ABOUT THIS TASK:
When you retype the data, keep every word exactly and include none of the pictures.

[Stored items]
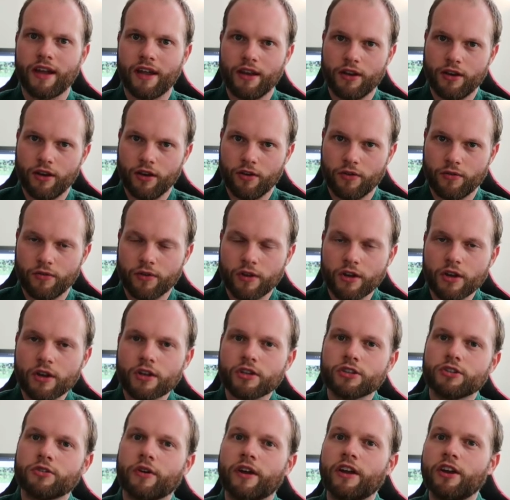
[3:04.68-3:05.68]
Kendo.
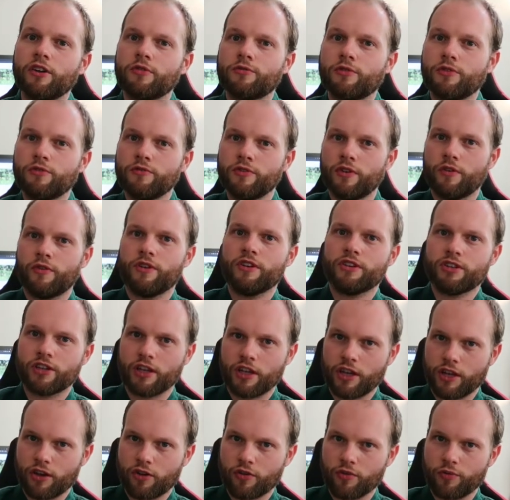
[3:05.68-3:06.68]
So Haedong Kumdo is
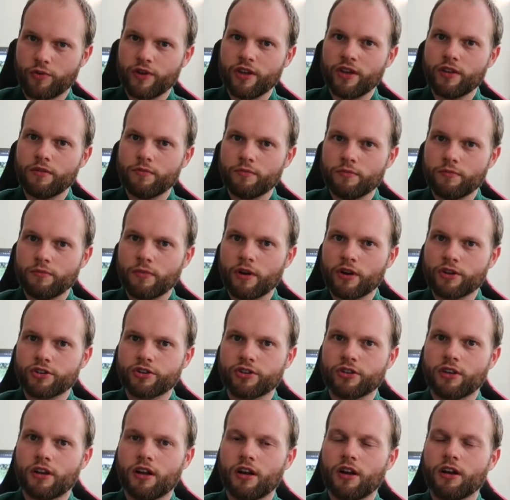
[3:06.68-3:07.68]
a Korean
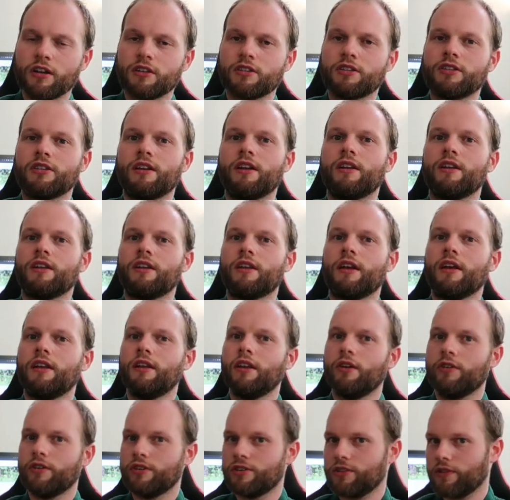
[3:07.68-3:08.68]
martial arts and
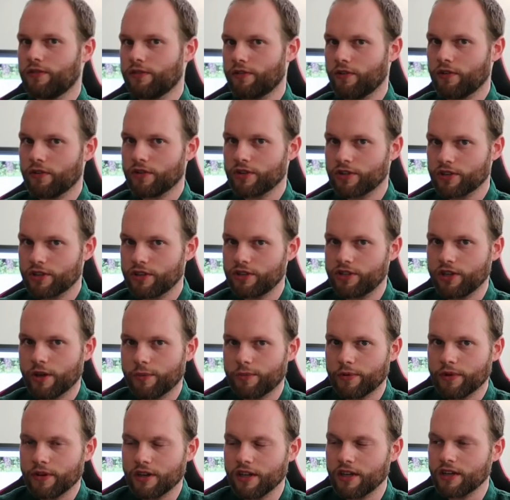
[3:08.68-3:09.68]
Kendo is of course a
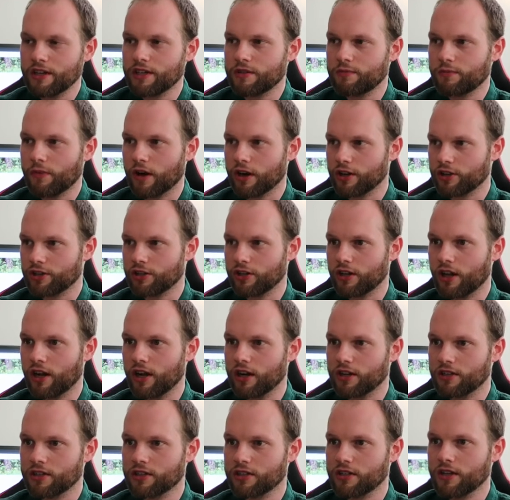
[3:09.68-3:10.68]
Japanese martial
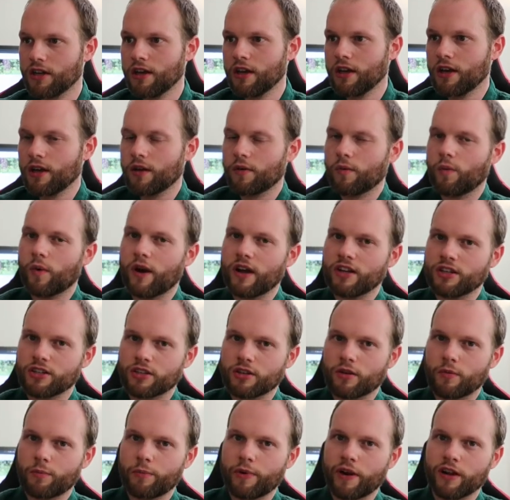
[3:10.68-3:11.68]
arts. Why is
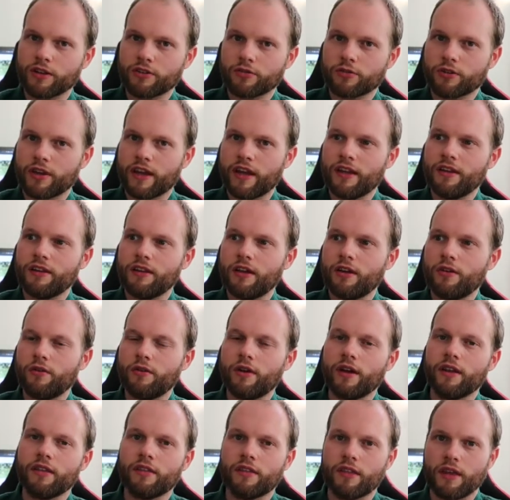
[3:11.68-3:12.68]
it compared to
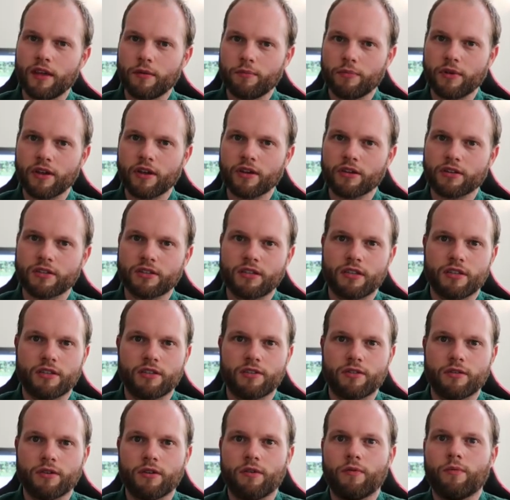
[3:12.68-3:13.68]
Kendo? I think because
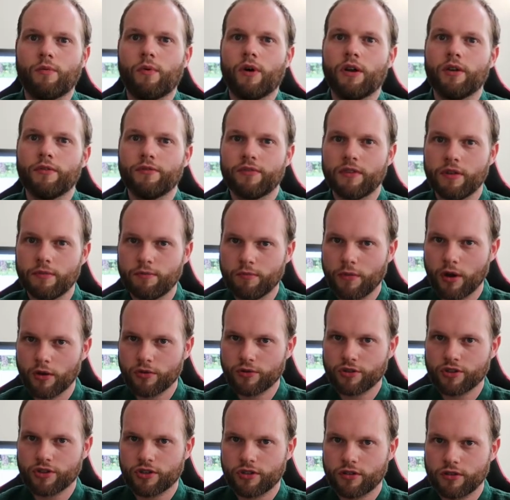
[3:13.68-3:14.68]
that's one of the
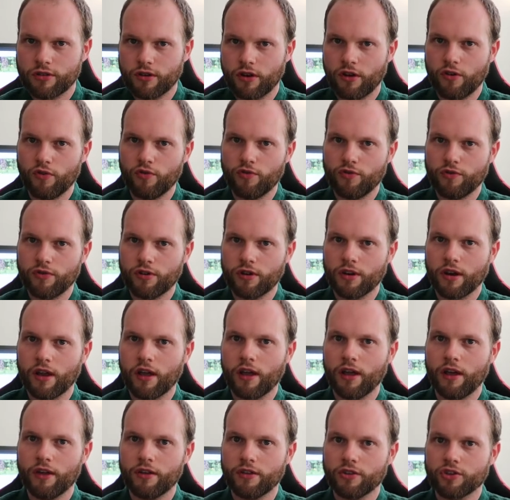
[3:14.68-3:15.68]
most known
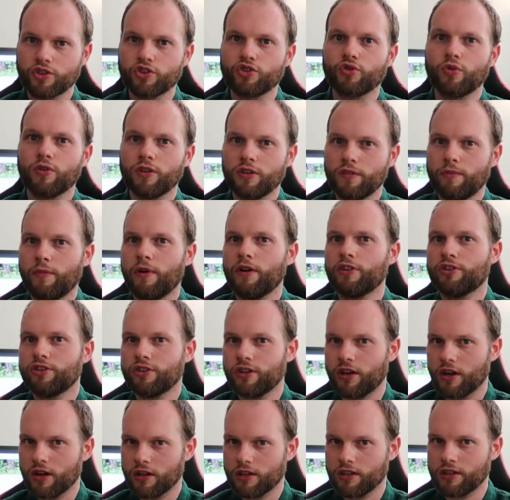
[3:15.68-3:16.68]
uh, sword
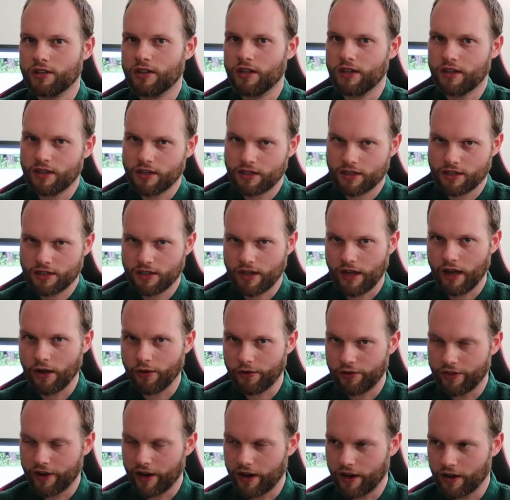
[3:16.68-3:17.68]
martial arts that is
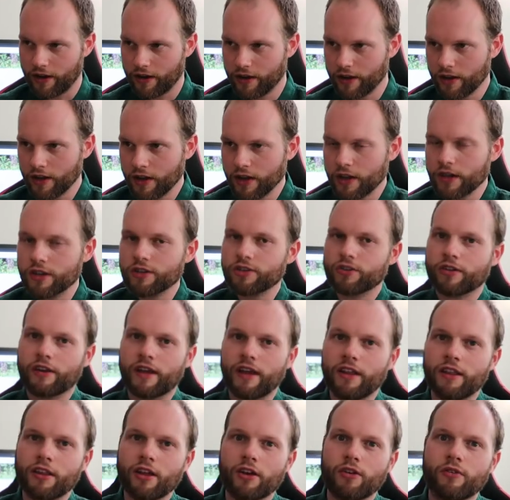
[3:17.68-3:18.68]
out there. So
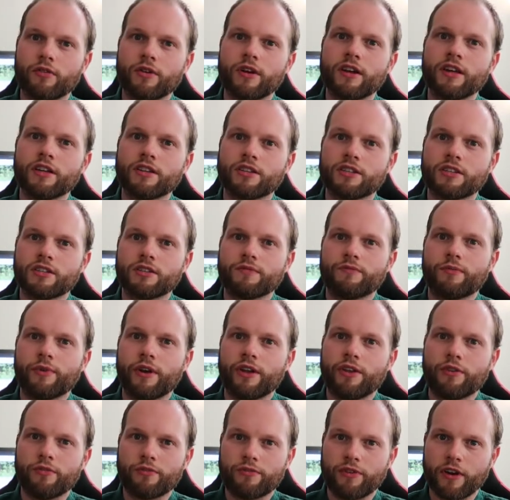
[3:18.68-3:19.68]
Kendo is
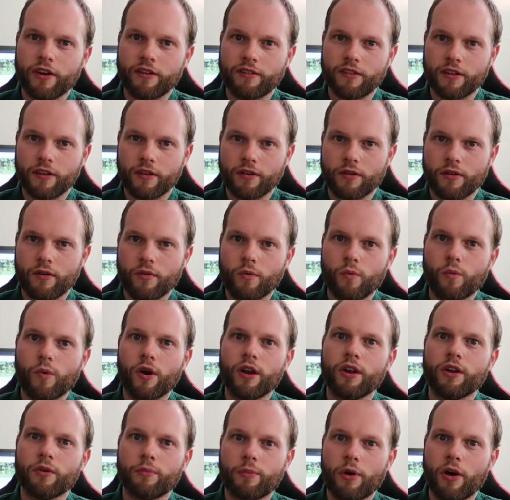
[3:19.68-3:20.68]
when you're fighting
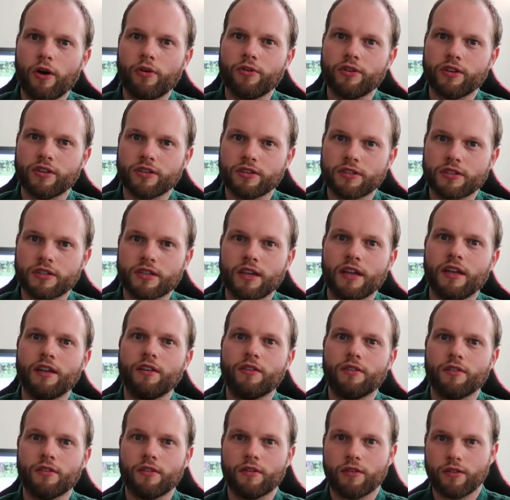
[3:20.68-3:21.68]
one opponent
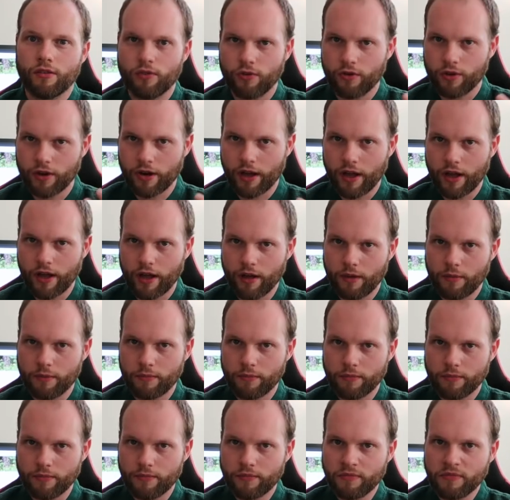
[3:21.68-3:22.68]
in your uh,
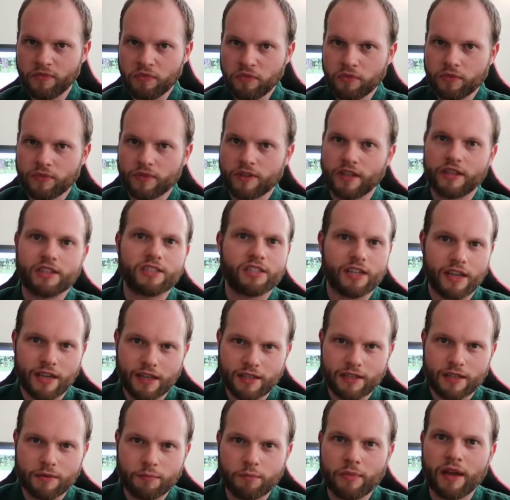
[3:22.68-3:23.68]
let's say
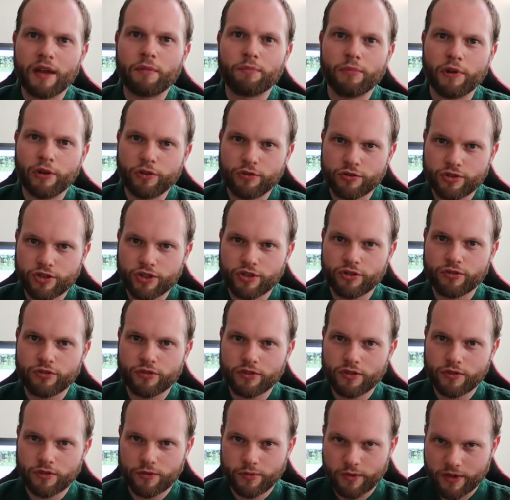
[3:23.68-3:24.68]
it, big blue
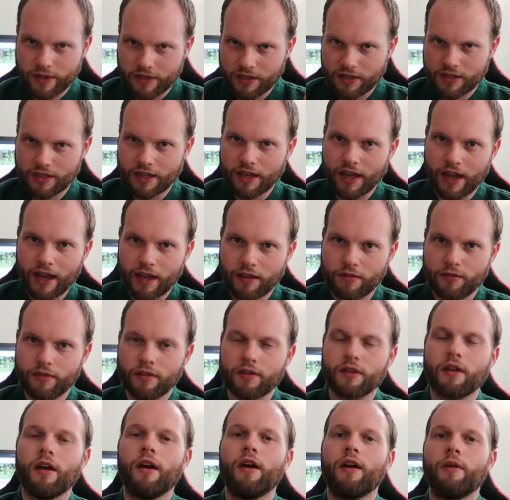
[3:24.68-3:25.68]
suit with the head
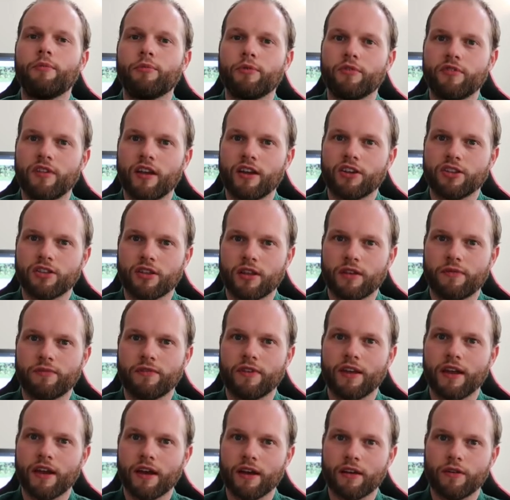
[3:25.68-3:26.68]
uh, protective
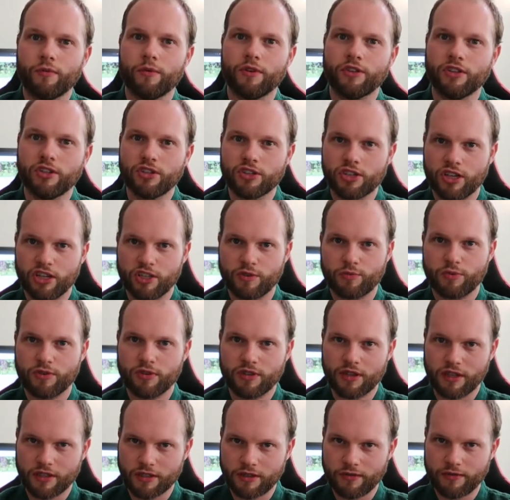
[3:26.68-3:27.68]
gear, with the chest
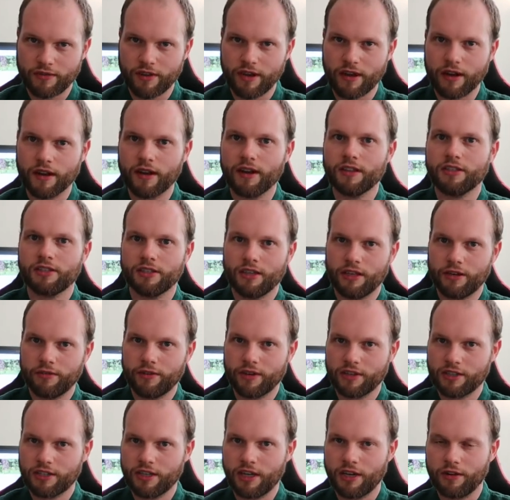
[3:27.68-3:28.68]
protective gear,
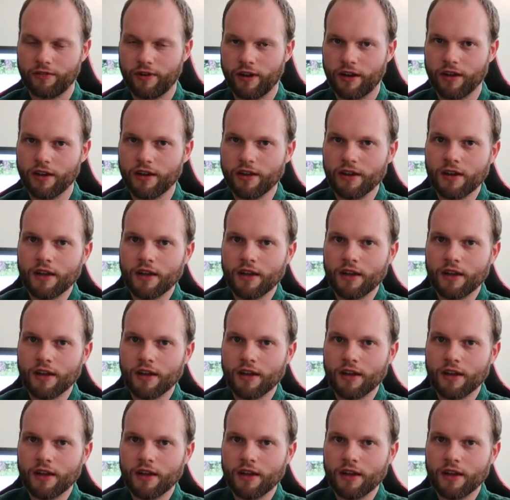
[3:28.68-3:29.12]
etc., etc.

OUTPUT BELOW:
[3:04.68-3:05.68]
Kendo.
[3:05.68-3:06.68]
So Haedong Kumdo is
[3:06.68-3:07.68]
a Korean
[3:07.68-3:08.68]
martial arts and
[3:08.68-3:09.68]
Kendo is of course a
[3:09.68-3:10.68]
Japanese martial
[3:10.68-3:11.68]
arts. Why is
[3:11.68-3:12.68]
it compared to
[3:12.68-3:13.68]
Kendo? I think because
[3:13.68-3:14.68]
that's one of the
[3:14.68-3:15.68]
most known
[3:15.68-3:16.68]
uh, sword
[3:16.68-3:17.68]
martial arts that is
[3:17.68-3:18.68]
out there. So
[3:18.68-3:19.68]
Kendo is
[3:19.68-3:20.68]
when you're fighting
[3:20.68-3:21.68]
one opponent
[3:21.68-3:22.68]
in your uh,
[3:22.68-3:23.68]
let's say
[3:23.68-3:24.68]
it, big blue
[3:24.68-3:25.68]
suit with the head
[3:25.68-3:26.68]
uh, protective
[3:26.68-3:27.68]
gear, with the chest
[3:27.68-3:28.68]
protective gear,
[3:28.68-3:29.12]
etc., etc.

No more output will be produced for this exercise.